• YOUR INSTRUCTIONS: Transcription task. Write out each entry verbatim and exclude any image.

= Beginning of Section =

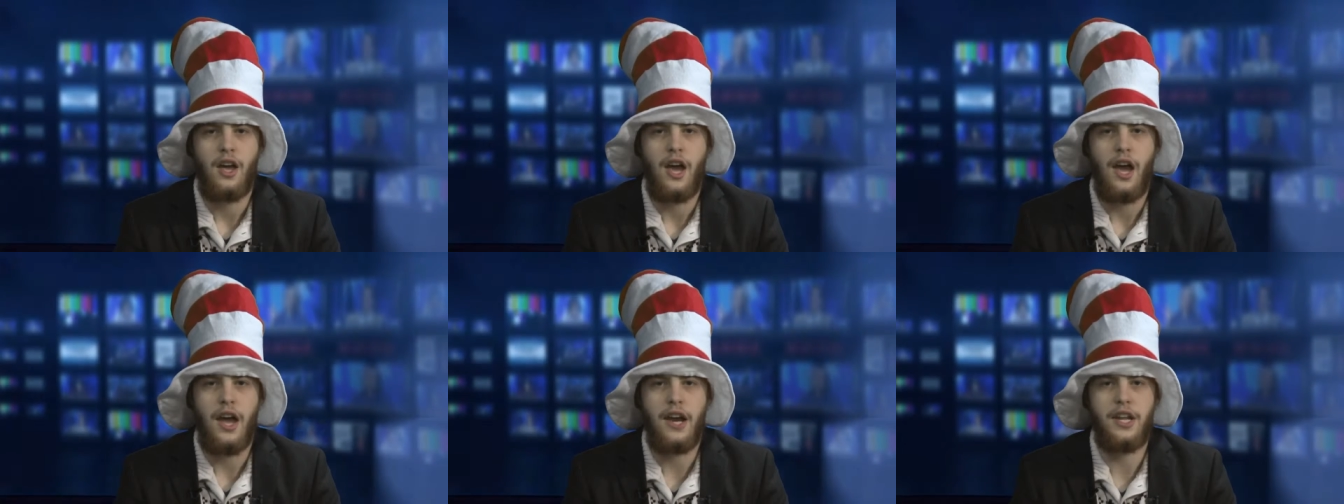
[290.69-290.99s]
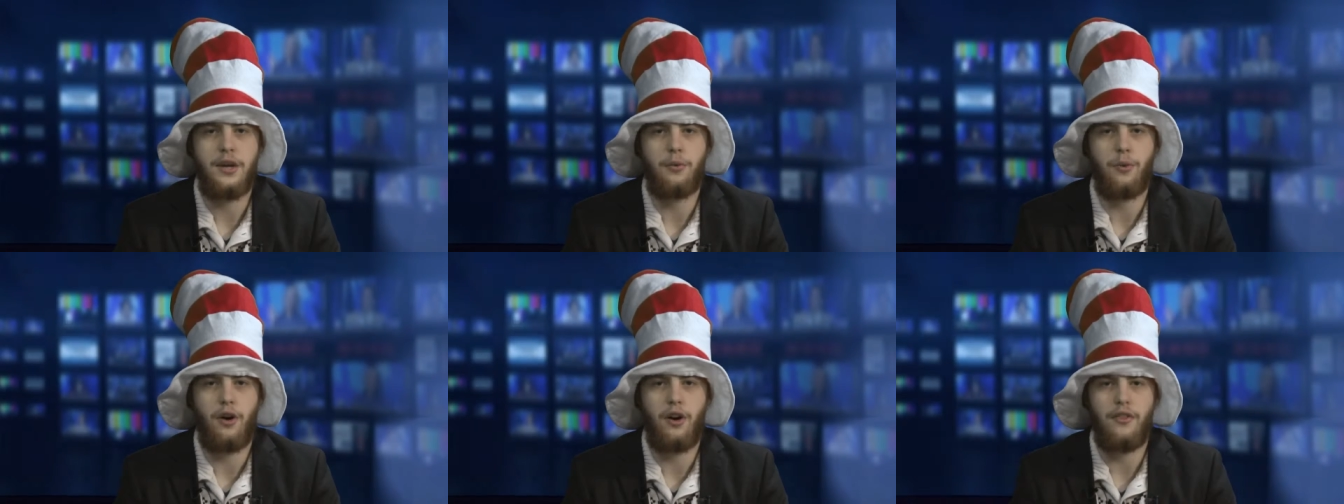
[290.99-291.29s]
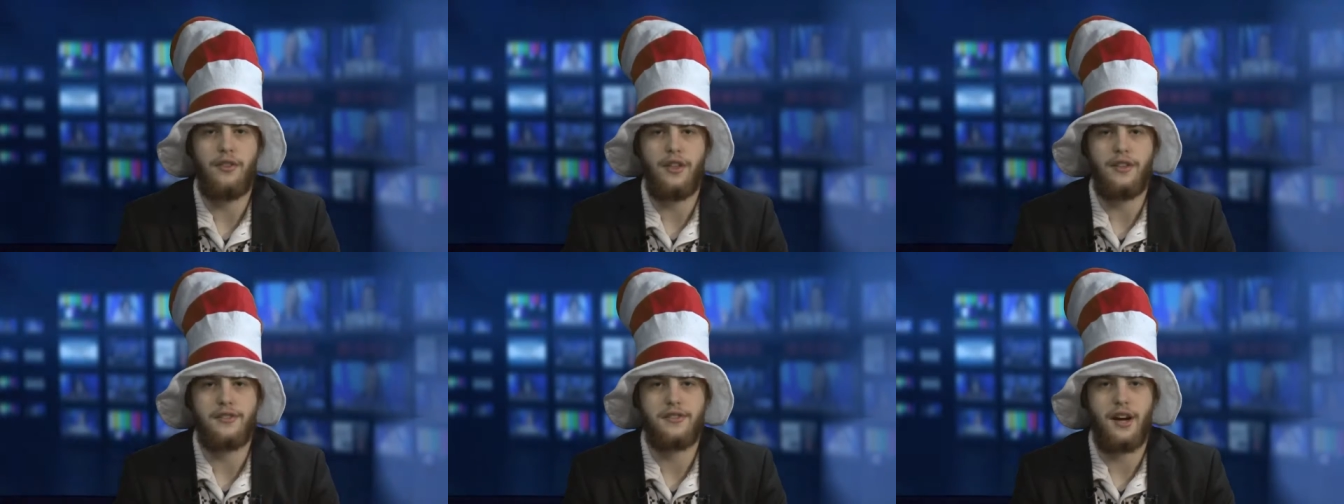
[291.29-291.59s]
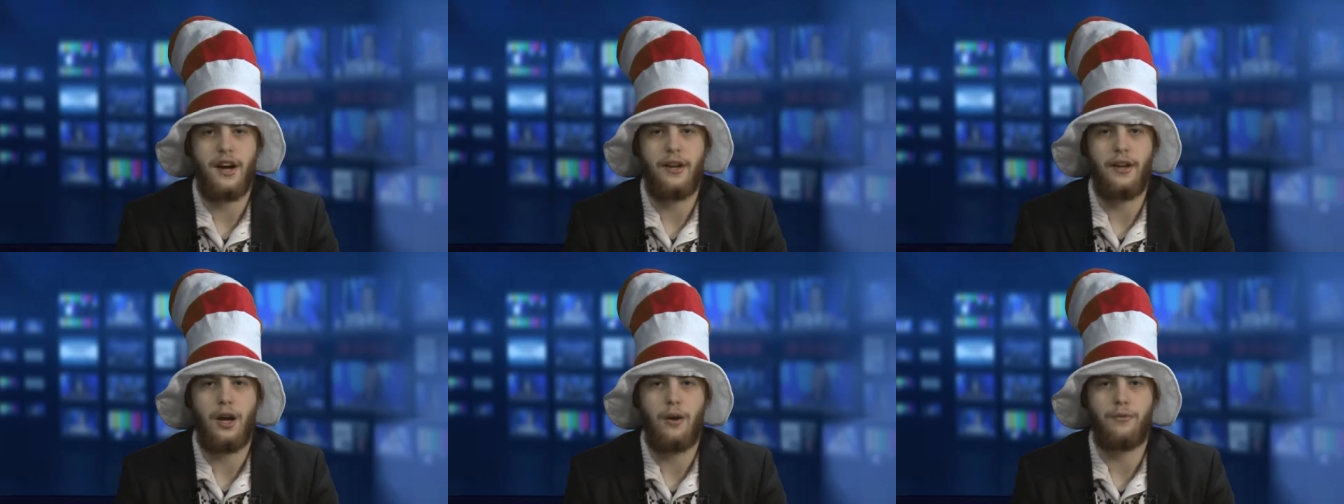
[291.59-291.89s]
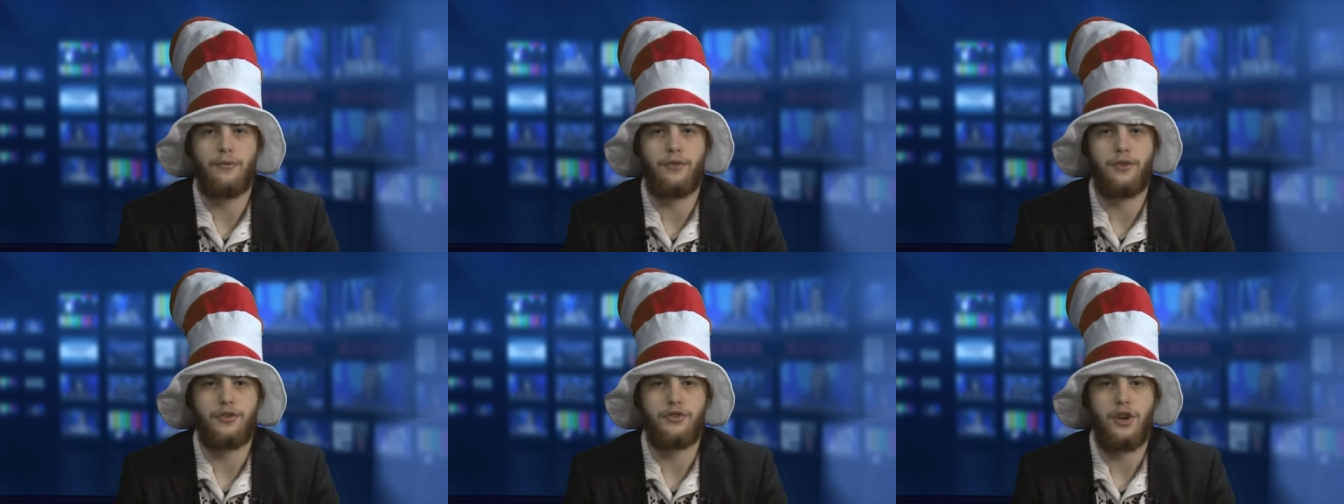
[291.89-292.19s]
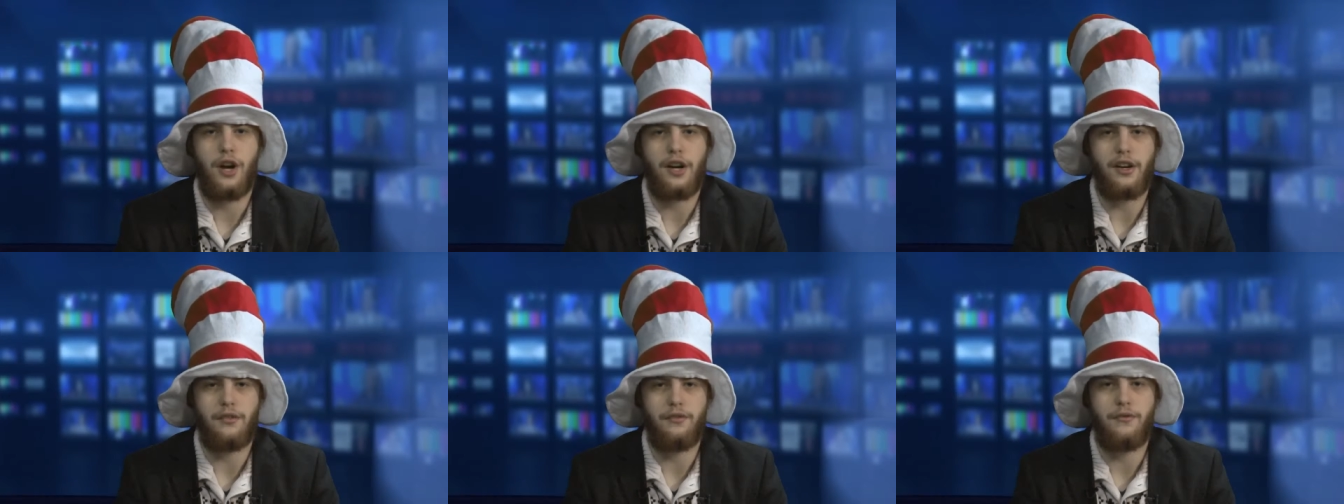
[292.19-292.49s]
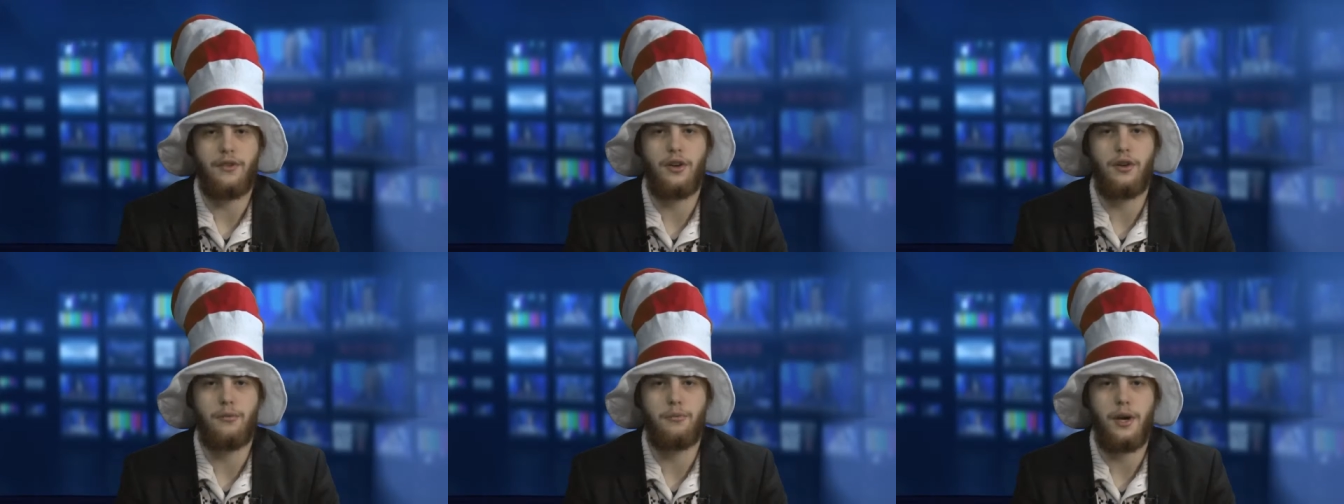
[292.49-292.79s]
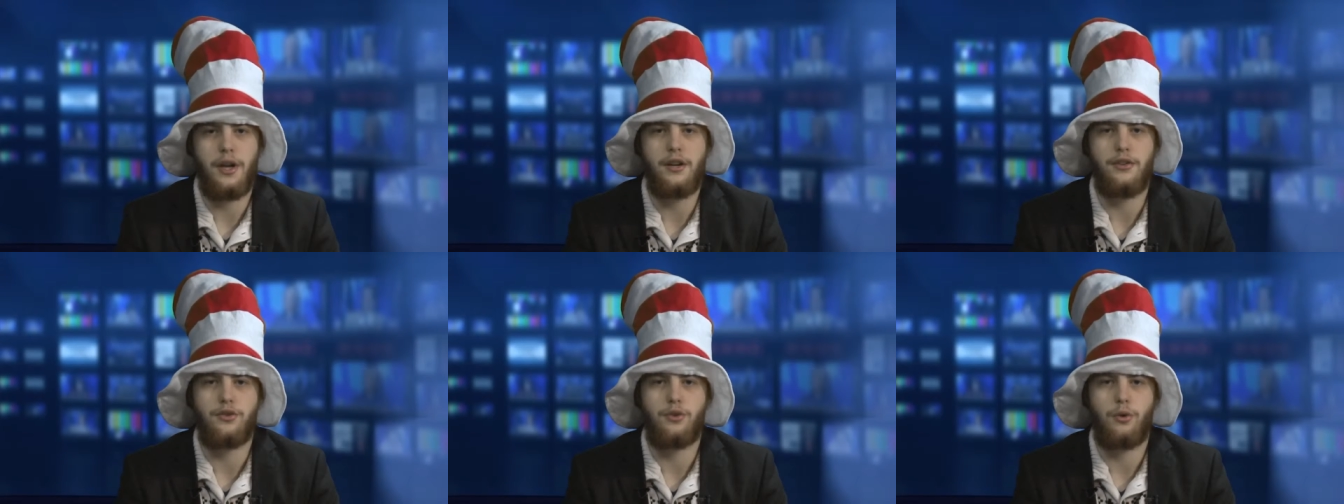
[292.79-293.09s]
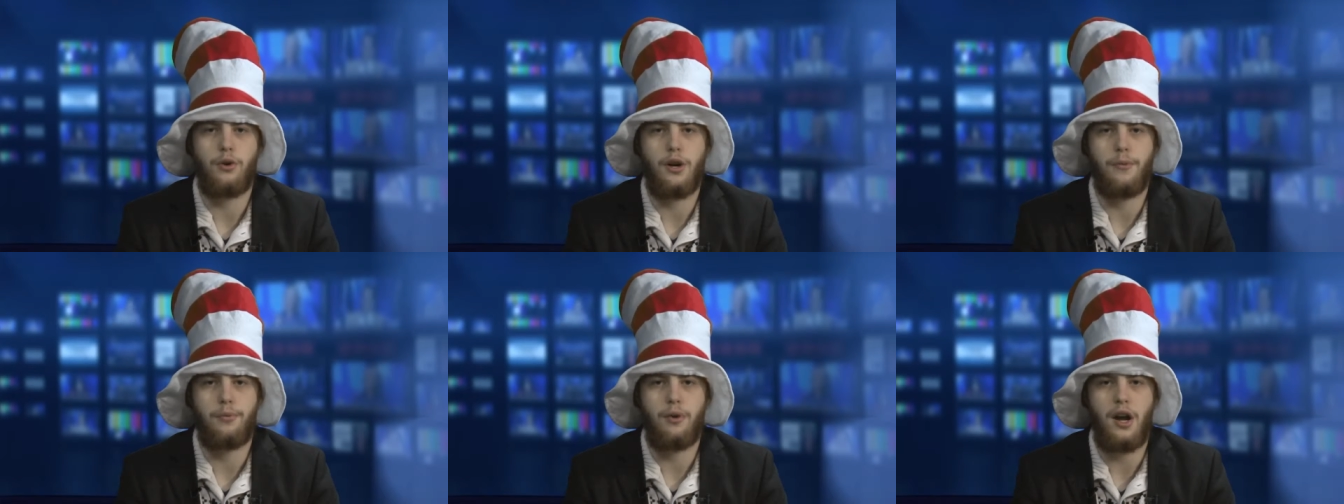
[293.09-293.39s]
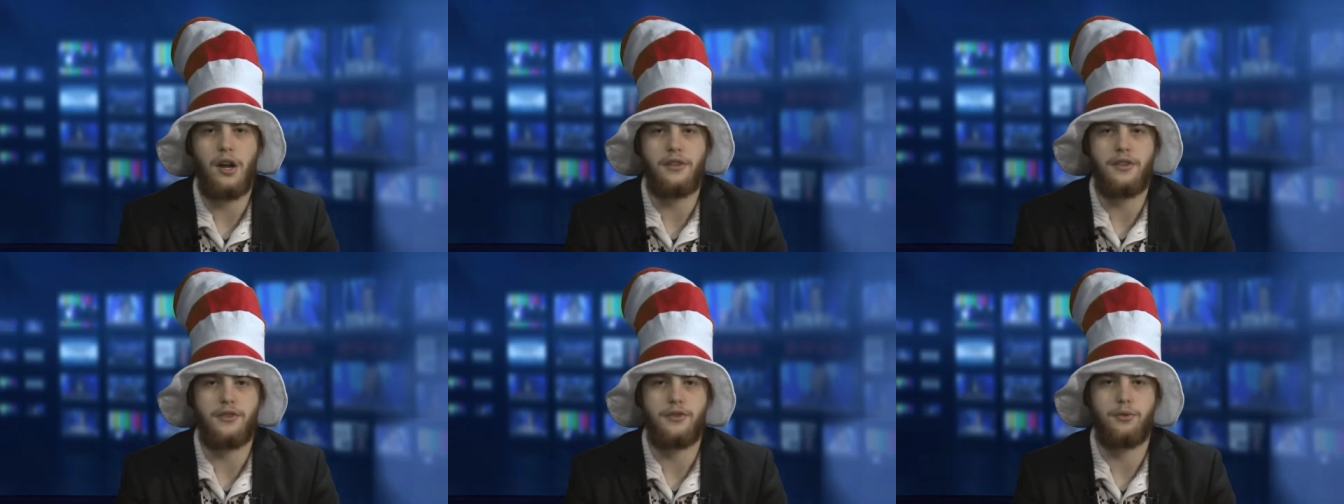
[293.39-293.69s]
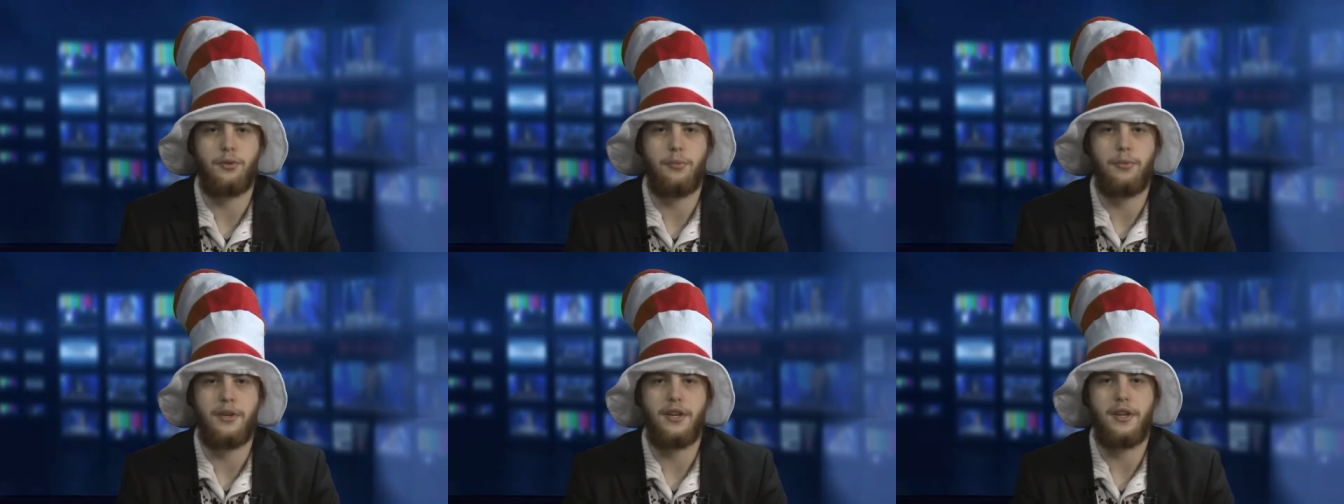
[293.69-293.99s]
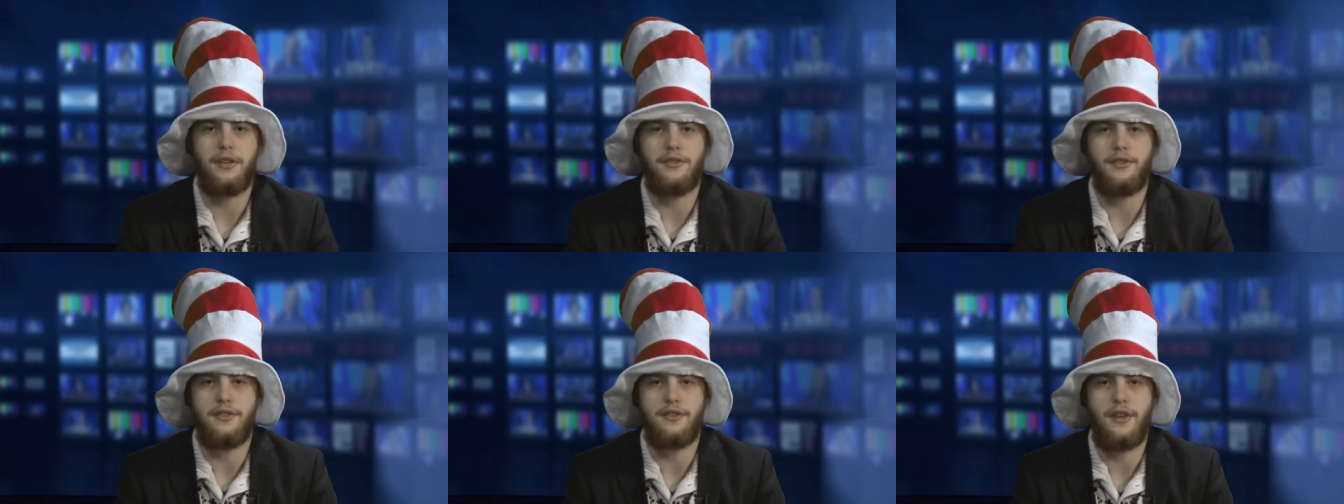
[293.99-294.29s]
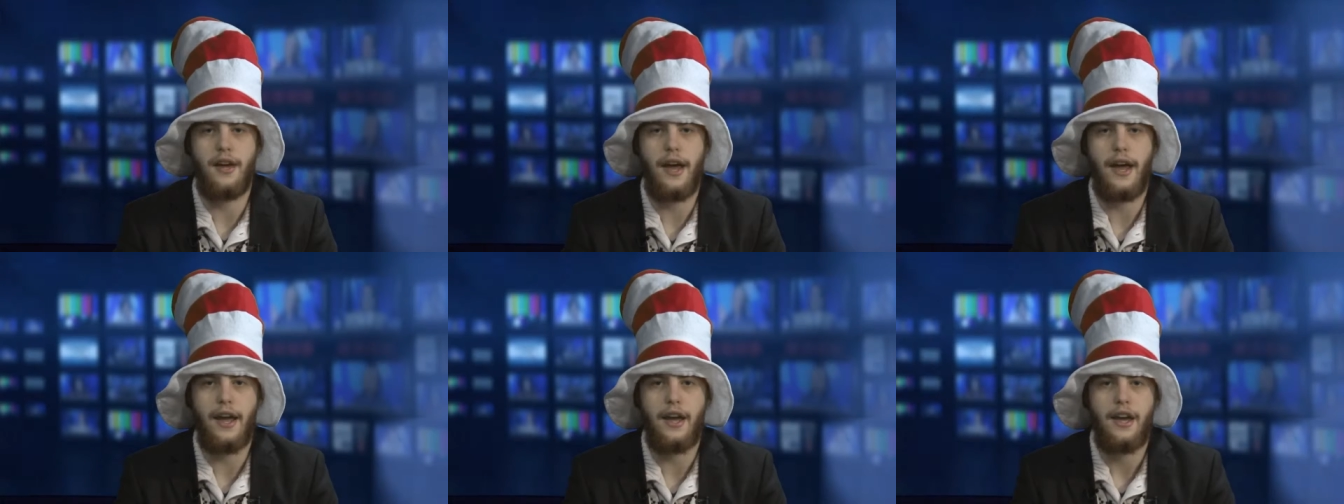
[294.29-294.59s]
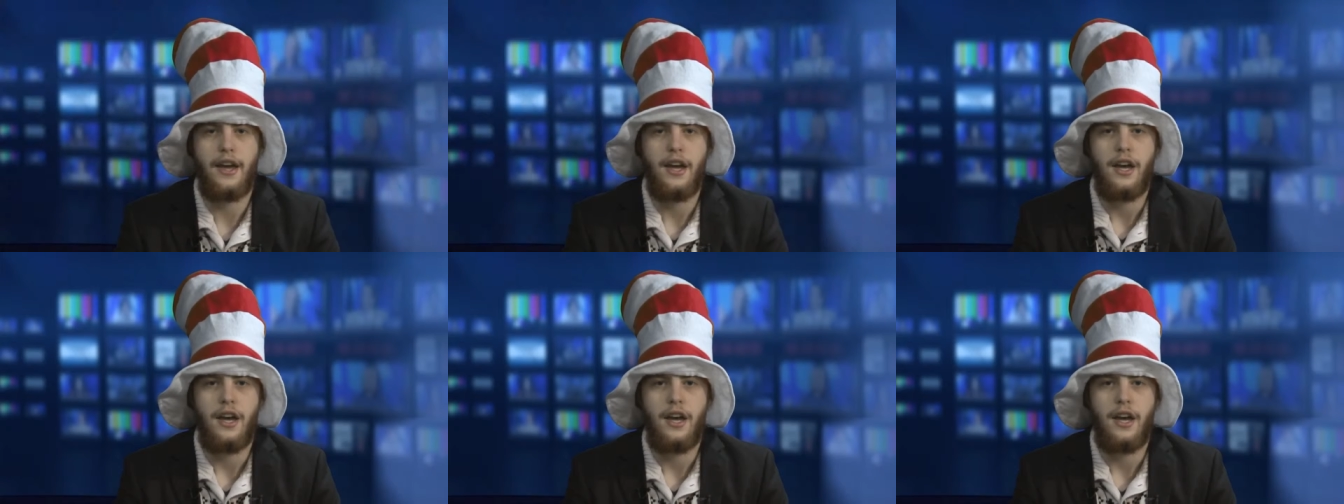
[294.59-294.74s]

Anyone that signed up for track and field mandatory practice will begin today.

= End of Section =

• ANSWER AREA:
[290.69-290.99s]
[290.99-291.29s]
[291.29-291.59s]
[291.59-291.89s]
[291.89-292.19s]
[292.19-292.49s]
[292.49-292.79s]
[292.79-293.09s]
[293.09-293.39s]
[293.39-293.69s]
[293.69-293.99s]
[293.99-294.29s]
[294.29-294.59s]
[294.59-294.74s]

Anyone that signed up for track and field mandatory practice will begin today.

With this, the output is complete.